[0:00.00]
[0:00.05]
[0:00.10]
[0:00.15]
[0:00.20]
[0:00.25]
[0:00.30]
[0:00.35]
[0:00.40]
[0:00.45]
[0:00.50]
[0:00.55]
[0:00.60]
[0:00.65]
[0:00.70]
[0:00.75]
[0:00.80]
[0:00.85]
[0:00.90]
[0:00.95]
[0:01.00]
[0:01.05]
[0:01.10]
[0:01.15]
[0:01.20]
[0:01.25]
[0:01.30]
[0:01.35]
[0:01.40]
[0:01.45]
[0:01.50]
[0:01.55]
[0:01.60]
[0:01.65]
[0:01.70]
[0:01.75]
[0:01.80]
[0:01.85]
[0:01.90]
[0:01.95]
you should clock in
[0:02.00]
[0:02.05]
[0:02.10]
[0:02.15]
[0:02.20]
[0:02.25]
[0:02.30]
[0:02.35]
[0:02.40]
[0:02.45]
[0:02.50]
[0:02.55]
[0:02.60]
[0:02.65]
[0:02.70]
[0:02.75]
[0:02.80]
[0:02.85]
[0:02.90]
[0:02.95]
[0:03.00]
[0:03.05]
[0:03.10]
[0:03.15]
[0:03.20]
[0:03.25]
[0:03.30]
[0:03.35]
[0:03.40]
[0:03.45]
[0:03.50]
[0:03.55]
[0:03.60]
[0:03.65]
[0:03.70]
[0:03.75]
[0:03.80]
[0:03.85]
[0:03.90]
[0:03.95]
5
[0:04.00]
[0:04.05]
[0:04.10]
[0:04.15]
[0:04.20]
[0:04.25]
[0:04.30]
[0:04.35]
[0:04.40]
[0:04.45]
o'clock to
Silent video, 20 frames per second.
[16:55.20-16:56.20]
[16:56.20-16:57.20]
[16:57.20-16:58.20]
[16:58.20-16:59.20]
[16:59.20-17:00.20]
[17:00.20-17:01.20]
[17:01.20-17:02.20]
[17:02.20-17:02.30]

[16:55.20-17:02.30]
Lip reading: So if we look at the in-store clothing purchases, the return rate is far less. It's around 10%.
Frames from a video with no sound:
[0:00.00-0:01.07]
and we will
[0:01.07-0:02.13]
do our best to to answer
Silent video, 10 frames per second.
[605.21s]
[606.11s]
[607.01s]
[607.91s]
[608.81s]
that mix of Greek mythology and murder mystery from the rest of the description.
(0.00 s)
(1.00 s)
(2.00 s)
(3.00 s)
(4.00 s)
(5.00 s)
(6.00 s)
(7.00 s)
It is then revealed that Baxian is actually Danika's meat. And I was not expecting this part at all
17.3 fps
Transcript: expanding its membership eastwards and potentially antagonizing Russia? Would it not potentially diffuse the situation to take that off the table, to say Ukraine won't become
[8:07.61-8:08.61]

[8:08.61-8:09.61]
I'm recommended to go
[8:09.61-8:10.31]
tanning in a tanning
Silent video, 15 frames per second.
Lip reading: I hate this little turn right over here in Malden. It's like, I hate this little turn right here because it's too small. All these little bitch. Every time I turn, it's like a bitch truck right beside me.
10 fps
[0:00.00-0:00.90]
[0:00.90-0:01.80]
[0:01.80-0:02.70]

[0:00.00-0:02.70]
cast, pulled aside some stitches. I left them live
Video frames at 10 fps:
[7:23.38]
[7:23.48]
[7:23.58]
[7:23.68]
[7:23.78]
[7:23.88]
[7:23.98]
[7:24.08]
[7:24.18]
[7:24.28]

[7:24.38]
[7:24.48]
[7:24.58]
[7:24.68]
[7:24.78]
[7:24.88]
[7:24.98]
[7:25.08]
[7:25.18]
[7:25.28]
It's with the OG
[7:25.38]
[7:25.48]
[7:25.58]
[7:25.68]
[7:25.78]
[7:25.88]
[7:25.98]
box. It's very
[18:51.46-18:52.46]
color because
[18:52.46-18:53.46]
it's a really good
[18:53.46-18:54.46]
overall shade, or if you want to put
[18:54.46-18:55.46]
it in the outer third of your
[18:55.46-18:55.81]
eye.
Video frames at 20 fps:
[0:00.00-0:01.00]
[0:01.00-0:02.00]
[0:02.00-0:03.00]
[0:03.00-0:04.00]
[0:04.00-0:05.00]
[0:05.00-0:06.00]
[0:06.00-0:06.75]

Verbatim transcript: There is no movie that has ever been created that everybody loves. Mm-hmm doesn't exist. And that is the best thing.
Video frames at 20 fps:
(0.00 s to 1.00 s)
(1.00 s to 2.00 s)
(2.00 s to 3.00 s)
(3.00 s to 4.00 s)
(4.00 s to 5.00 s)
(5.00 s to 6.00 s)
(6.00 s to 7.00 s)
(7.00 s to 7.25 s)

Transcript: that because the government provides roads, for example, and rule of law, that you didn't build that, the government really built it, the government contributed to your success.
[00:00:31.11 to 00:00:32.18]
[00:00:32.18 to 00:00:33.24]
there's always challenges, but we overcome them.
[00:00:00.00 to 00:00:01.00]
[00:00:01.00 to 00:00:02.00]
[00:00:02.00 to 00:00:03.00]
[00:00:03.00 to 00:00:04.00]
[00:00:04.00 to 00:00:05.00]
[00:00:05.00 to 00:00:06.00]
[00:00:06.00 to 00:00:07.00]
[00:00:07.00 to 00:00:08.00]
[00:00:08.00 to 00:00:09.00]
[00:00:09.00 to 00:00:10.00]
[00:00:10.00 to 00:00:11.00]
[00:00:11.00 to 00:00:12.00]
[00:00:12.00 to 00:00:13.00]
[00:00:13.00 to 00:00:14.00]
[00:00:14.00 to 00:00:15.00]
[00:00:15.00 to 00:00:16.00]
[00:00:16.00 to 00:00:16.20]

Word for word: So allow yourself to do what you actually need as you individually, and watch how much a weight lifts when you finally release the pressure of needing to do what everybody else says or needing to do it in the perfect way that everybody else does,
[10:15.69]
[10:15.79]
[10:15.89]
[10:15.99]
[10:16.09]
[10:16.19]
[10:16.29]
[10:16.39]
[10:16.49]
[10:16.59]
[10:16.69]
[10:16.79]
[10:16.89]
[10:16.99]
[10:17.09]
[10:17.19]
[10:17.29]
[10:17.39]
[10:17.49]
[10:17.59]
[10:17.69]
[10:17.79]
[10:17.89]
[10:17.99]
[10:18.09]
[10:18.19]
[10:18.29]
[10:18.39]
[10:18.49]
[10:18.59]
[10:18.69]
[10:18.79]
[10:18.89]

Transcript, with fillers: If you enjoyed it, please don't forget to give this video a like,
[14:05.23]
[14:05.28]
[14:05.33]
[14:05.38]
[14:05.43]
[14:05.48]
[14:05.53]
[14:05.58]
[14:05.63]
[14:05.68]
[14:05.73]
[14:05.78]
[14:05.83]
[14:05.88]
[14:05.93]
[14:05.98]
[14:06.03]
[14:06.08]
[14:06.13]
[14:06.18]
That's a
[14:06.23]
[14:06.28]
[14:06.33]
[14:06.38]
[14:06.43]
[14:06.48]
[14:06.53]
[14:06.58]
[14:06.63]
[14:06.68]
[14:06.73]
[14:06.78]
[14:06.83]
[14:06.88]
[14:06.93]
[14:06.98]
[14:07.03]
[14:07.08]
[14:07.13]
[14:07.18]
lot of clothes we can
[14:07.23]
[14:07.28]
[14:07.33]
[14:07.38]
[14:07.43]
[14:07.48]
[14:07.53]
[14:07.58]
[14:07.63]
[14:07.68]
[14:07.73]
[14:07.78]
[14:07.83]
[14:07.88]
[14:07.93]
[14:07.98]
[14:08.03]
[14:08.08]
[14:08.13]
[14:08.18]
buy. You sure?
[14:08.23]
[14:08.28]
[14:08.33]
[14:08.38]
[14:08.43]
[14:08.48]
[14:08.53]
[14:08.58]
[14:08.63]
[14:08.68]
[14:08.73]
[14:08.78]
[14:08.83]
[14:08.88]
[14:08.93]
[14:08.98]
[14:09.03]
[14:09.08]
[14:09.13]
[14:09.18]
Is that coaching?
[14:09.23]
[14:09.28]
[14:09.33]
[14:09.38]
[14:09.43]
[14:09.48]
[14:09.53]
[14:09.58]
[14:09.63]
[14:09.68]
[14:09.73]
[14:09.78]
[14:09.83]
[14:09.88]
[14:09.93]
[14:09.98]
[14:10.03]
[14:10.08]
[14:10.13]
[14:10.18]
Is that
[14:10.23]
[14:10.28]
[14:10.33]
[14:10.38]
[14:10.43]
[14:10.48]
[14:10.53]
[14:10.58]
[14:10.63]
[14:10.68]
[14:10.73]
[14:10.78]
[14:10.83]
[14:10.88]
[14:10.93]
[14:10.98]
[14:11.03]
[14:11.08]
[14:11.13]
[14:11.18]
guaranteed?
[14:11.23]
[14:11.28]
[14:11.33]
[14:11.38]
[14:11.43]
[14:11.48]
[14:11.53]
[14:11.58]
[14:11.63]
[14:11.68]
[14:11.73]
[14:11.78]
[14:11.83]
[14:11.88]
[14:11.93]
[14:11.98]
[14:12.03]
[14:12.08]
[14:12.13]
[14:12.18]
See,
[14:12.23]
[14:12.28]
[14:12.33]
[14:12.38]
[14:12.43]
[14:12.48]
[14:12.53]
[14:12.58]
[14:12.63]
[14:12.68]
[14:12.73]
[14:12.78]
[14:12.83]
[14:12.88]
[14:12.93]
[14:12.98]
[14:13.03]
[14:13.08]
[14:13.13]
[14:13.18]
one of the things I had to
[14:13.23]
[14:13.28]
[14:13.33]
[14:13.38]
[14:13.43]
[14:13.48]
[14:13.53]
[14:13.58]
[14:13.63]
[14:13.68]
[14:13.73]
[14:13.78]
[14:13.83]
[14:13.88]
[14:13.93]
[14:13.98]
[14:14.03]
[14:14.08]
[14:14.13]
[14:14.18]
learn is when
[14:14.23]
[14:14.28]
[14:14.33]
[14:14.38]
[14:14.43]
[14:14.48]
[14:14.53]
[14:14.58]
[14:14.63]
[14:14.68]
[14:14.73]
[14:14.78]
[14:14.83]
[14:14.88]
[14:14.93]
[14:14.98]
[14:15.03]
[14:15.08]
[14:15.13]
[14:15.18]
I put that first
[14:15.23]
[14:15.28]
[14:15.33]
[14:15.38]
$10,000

__________________________________________________

YOUR TASK:
Restate word for word the entries above, starting at the line with "[17:00.20-17:01.20]" and ending at the line with "(7.00 s to 7.25 s)", inclusive, and no others.

ANSWER BOX:
[17:00.20-17:01.20]
[17:01.20-17:02.20]
[17:02.20-17:02.30]

[16:55.20-17:02.30]
Lip reading: So if we look at the in-store clothing purchases, the return rate is far less. It's around 10%.
Frames from a video with no sound:
[0:00.00-0:01.07]
and we will
[0:01.07-0:02.13]
do our best to to answer
Silent video, 10 frames per second.
[605.21s]
[606.11s]
[607.01s]
[607.91s]
[608.81s]
that mix of Greek mythology and murder mystery from the rest of the description.
(0.00 s)
(1.00 s)
(2.00 s)
(3.00 s)
(4.00 s)
(5.00 s)
(6.00 s)
(7.00 s)
It is then revealed that Baxian is actually Danika's meat. And I was not expecting this part at all
17.3 fps
Transcript: expanding its membership eastwards and potentially antagonizing Russia? Would it not potentially diffuse the situation to take that off the table, to say Ukraine won't become
[8:07.61-8:08.61]

[8:08.61-8:09.61]
I'm recommended to go
[8:09.61-8:10.31]
tanning in a tanning
Silent video, 15 frames per second.
Lip reading: I hate this little turn right over here in Malden. It's like, I hate this little turn right here because it's too small. All these little bitch. Every time I turn, it's like a bitch truck right beside me.
10 fps
[0:00.00-0:00.90]
[0:00.90-0:01.80]
[0:01.80-0:02.70]

[0:00.00-0:02.70]
cast, pulled aside some stitches. I left them live
Video frames at 10 fps:
[7:23.38]
[7:23.48]
[7:23.58]
[7:23.68]
[7:23.78]
[7:23.88]
[7:23.98]
[7:24.08]
[7:24.18]
[7:24.28]

[7:24.38]
[7:24.48]
[7:24.58]
[7:24.68]
[7:24.78]
[7:24.88]
[7:24.98]
[7:25.08]
[7:25.18]
[7:25.28]
It's with the OG
[7:25.38]
[7:25.48]
[7:25.58]
[7:25.68]
[7:25.78]
[7:25.88]
[7:25.98]
box. It's very
[18:51.46-18:52.46]
color because
[18:52.46-18:53.46]
it's a really good
[18:53.46-18:54.46]
overall shade, or if you want to put
[18:54.46-18:55.46]
it in the outer third of your
[18:55.46-18:55.81]
eye.
Video frames at 20 fps:
[0:00.00-0:01.00]
[0:01.00-0:02.00]
[0:02.00-0:03.00]
[0:03.00-0:04.00]
[0:04.00-0:05.00]
[0:05.00-0:06.00]
[0:06.00-0:06.75]

Verbatim transcript: There is no movie that has ever been created that everybody loves. Mm-hmm doesn't exist. And that is the best thing.
Video frames at 20 fps:
(0.00 s to 1.00 s)
(1.00 s to 2.00 s)
(2.00 s to 3.00 s)
(3.00 s to 4.00 s)
(4.00 s to 5.00 s)
(5.00 s to 6.00 s)
(6.00 s to 7.00 s)
(7.00 s to 7.25 s)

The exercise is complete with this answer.